L.A.’s winter homeless shelter gets an upgrade: motel vouchers
A homeless shelter formerly used by homeless individuals for the month of January has gotten an upgrade, thanks to a new partnership with a nonprofit that provides motel vouchers.
The newly renovated H.I.A.H. (Helping In The Homeless), a mobile home that allows low-income families to rent their living space on the streets, now rents rooms at a nearby motel.
The motel is operated by the nonprofit Homelessness Solutions (H.S.), which was founded by Michael Sargent, who co-wrote the 2008 book “Housing: A Beginner’s Guide to Rental Housing.”
Sargent, who served as an assistant commissioner for Los Angeles County’s Office of Public Health at the time, told the Los Angeles Times of the project:
“This is the beginning of a long-term collaborative between Homelessness Solutions and the city.”
H.S. has been in discussions with the city since early last year about turning their space into a transitional housing program, which will provide housing and services for homeless individuals in downtown L.A.
The space is also home to more than 50 homeless people who receive meals from the nonprofit’s Street Life outreach program.
The H.I.A.H., which will be relocated to a nearby site, is one of five mobile living units operated by Homelessness Solutions, which also operates 12 other mobile living units across Los Angeles County.
The agency is also working on several plans to expand the service area. In 2018, the nonprofit started a pilot program for a mobile medical shelter that would provide a “fresh start” to individuals suffering from drug overdoses, psychiatric illnesses, homelessness and other issues.
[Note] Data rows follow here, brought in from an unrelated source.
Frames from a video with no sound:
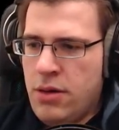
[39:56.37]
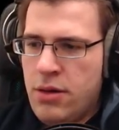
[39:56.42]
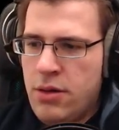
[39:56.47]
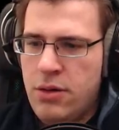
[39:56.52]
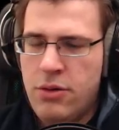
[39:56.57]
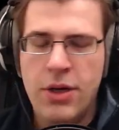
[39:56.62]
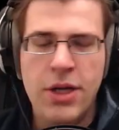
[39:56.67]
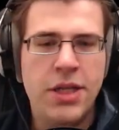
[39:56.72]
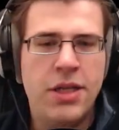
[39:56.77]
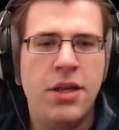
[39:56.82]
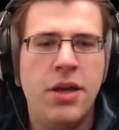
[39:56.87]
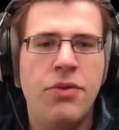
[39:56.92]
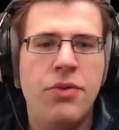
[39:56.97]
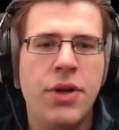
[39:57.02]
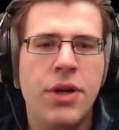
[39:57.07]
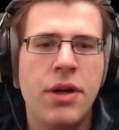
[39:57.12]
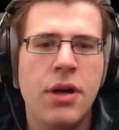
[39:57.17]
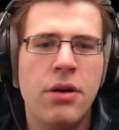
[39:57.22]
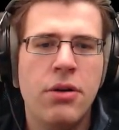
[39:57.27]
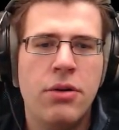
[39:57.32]
Right, here we
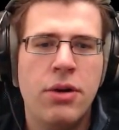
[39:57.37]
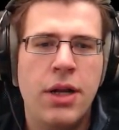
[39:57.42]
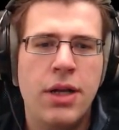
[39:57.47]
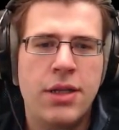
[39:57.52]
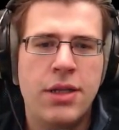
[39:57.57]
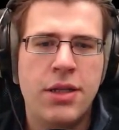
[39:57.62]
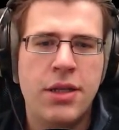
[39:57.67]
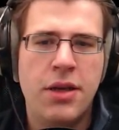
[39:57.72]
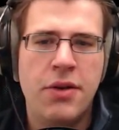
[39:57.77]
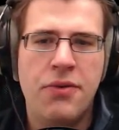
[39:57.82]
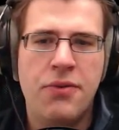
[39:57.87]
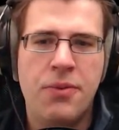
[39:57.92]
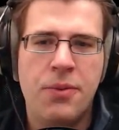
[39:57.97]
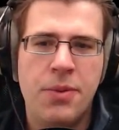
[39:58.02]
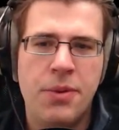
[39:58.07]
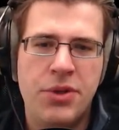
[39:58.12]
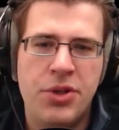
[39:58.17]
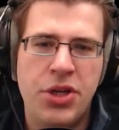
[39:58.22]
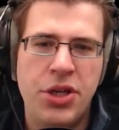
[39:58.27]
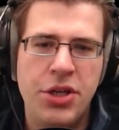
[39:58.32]
go. Let's see if
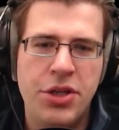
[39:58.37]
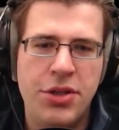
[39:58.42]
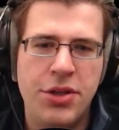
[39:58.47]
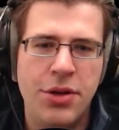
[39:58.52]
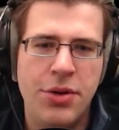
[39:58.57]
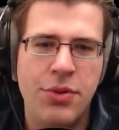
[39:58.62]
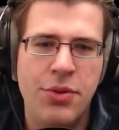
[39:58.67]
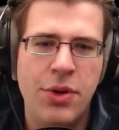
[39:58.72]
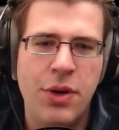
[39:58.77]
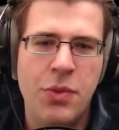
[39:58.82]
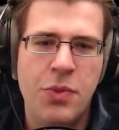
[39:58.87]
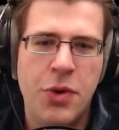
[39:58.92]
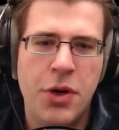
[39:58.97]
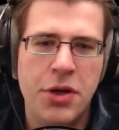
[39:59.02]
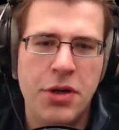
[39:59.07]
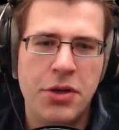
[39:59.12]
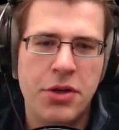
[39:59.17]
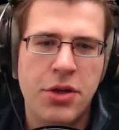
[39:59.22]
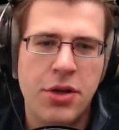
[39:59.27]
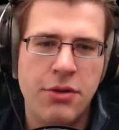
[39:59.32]
she's the only
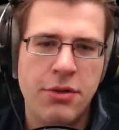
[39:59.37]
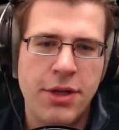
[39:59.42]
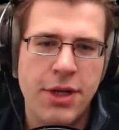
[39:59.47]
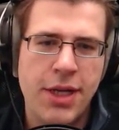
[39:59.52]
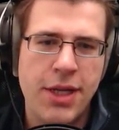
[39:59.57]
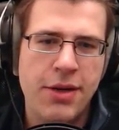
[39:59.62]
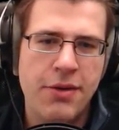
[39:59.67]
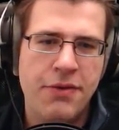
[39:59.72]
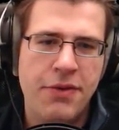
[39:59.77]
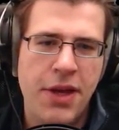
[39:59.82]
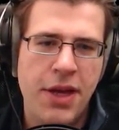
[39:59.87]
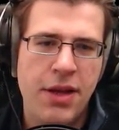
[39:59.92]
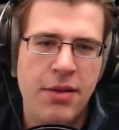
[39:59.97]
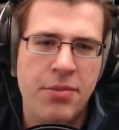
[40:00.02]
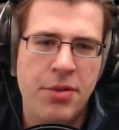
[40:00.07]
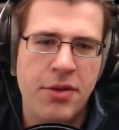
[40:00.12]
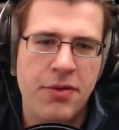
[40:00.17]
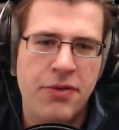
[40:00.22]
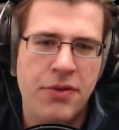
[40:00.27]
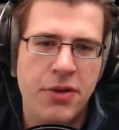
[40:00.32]
one currently
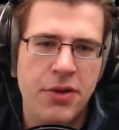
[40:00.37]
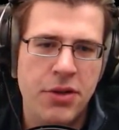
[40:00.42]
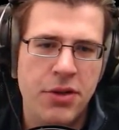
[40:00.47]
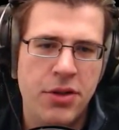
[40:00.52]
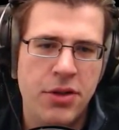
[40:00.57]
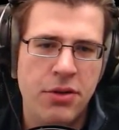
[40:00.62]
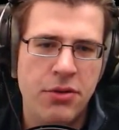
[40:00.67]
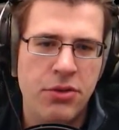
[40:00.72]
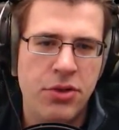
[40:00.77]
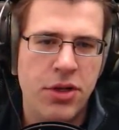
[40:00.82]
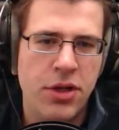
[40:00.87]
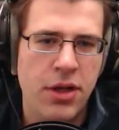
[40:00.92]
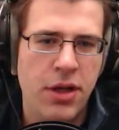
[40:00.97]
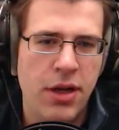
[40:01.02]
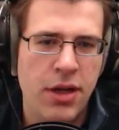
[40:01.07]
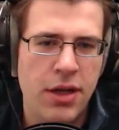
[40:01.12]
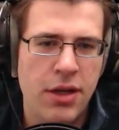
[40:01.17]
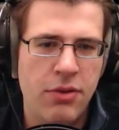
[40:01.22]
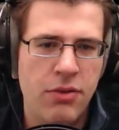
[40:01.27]
available for a social link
The mobile medical shelter, which is tent-based and can be moved with a pickup truck, is intended to provide immediate treatment to drug users and others who are at risk for overdose.
For the pilot program, the mobile medical shelter will provide intensive treatment to 25 people a week for about six weeks, according to Homelessness Solutions. The program is funded primarily by a $600,000 U.S. Department of Housing and Urban Development grant and a private donor.